In many instances, this longing expresses itself through our drives for physical satisfaction. Inside, we are longing for something spiritual, for Godliness, but externally, we attempt to satiate ourselves by means of food or a different physical craving. Our heart, however, knows what it wants or at the very least, it knows what it does not want. Ultimately, our heart tells us that physical pleasures will not satisfy us and will not calm the longing.

Chassidut’s parable for this is of a man searching for a melody that he lost. Although he does not remember the lost melody, he does know that any other melody is not the one he is searching for. In the same manner, our soul longs for something that – even if it does not know what it is – it is not willing to exchange it for something else. In a certain way, the longing will always remain amorphous and inexplicable because the object of the longing, the Almighty, is also above our grasp and comprehension.
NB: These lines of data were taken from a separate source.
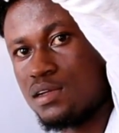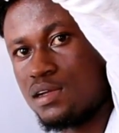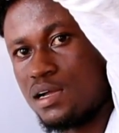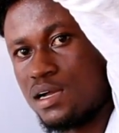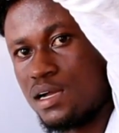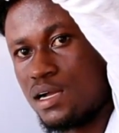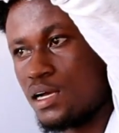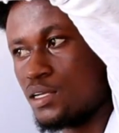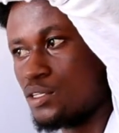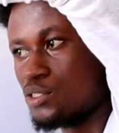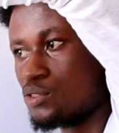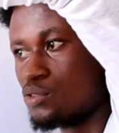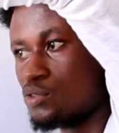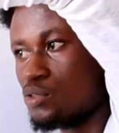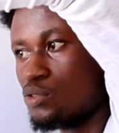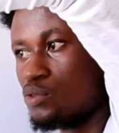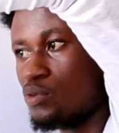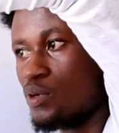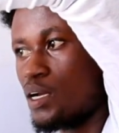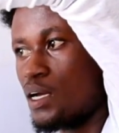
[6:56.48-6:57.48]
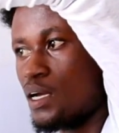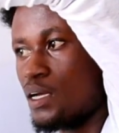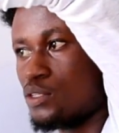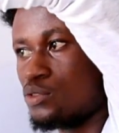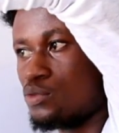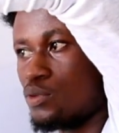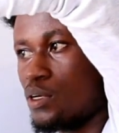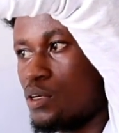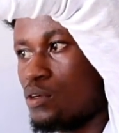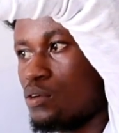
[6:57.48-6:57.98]
I can't show you whether
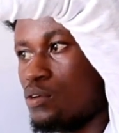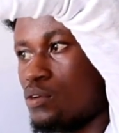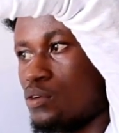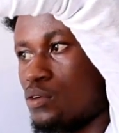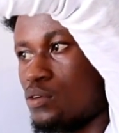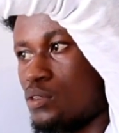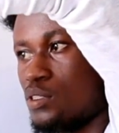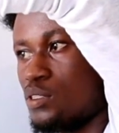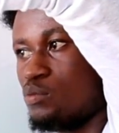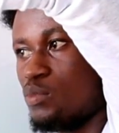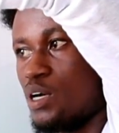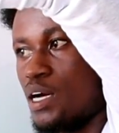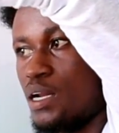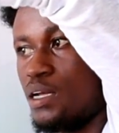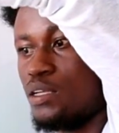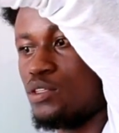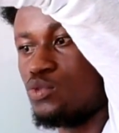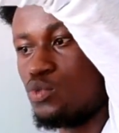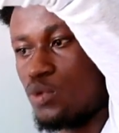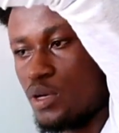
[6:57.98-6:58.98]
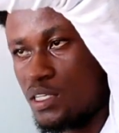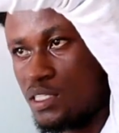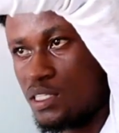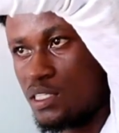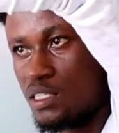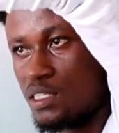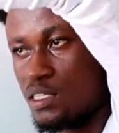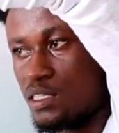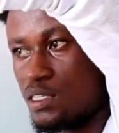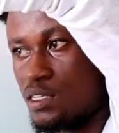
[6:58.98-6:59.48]
it's working or not, but it
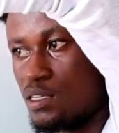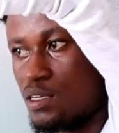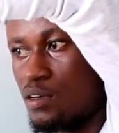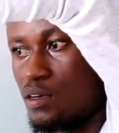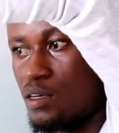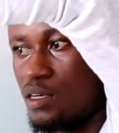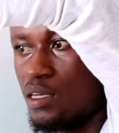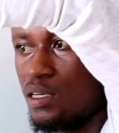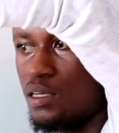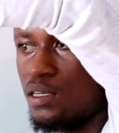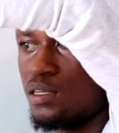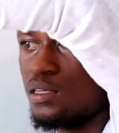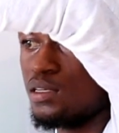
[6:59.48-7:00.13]
works. Okay.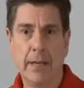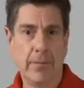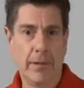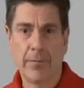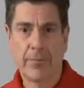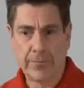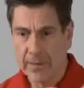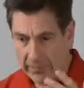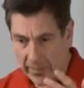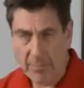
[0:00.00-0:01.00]

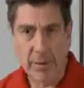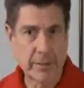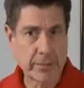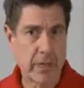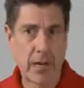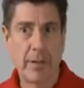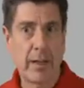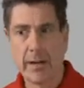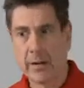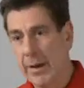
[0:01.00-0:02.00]
if I'm on the
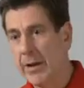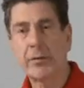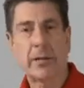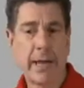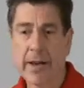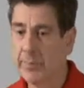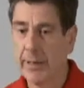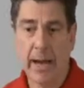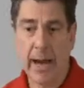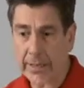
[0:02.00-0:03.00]
job and a patient attacks
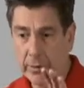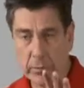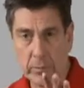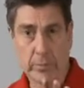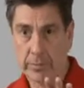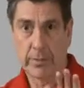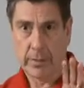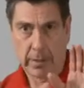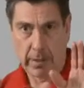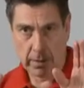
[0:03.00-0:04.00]
me and I use
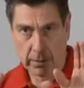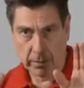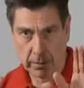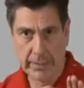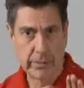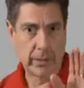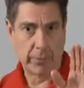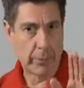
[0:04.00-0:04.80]
legal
It makes no difference how bad our situation is and to what depths we may sink. The true will of the heart, our longing for God, for the lost melody, will always remain unblemished at its core. Since it is described as being a super-rational drive, it cannot be blemished by our actions.

This is the key to the rectification of the soul. Even if we have blemished the covenant and brought ourselves to a lowly state, deep inside we have a gift that is not ours and is not dependent upon us or our actions. We did not create it and we cannot blemish it. It is our job to reach inward to reveal this state of longing, to highlight and intensify it.

Sometimes, we may feel like quashing the longing—the will of the heart—and repressing the fact that it exists. This can happen because of a lack of awareness or because we fear expressing unexplained longing. We may not be sure where it will lead us. If we wish to rectify ourselves, however, we must express this longing at every opportunity. It can be in prayer, in song, in a gathering of friends, in Torah study or fulfillment of mitzvot.

To be continued….

[1]. This article is based on a class given by Rabbi Ginsburgh on a short essay by the Alter Rebbe given on his yahrzeit, 24 Tevet 5779. The full annotated transcript from this class appeared in Ve’abita (Hebrew) for parashat Bo 5779, pp. 22-30. It can be accessed online on the following link: http://www.pnimi.org.il/images/files/Vaabita/bo_79.pdf.

[2]. See Igrot Kodesh – Vol. 9, Letter #2642, accessible online on the following link: https://chabadlibrary.org/books/admur/ig/9/2642.htm.

[3]. In an intercalated year (such as 5782, our present year), two more weeks are added—Terumah and Tetzaveh—and the initials become Shovavim Tat.

[4]. Ma’amarei Admur Hazaken – Haketzareem, p. 549.